╭─ EXCERPTED DATA

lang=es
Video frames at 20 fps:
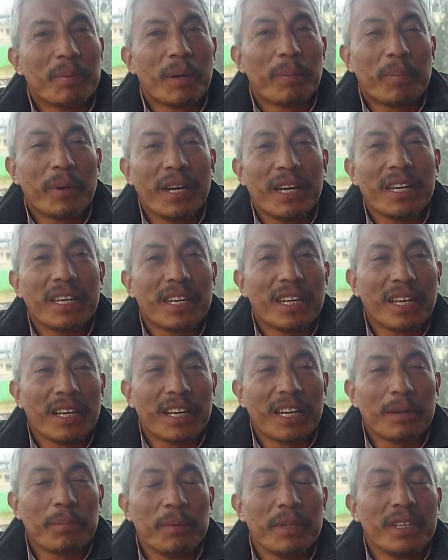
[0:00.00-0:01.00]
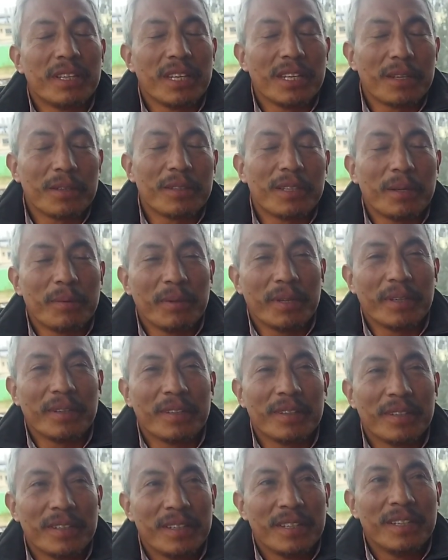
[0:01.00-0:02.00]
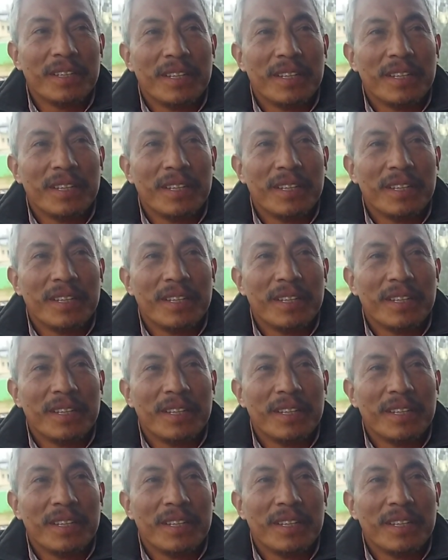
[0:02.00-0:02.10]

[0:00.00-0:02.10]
papá era carpintero también. Y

╰─

DIRECTIONS FOR THIS TASK: Your output should consist solely of the lines from the line containing "Video frames at" through the end of the data above, copied exactly, with images removed.

FINISHED EXERCISE:
Video frames at 20 fps:
[0:00.00-0:01.00]
[0:01.00-0:02.00]
[0:02.00-0:02.10]

[0:00.00-0:02.10]
papá era carpintero también. Y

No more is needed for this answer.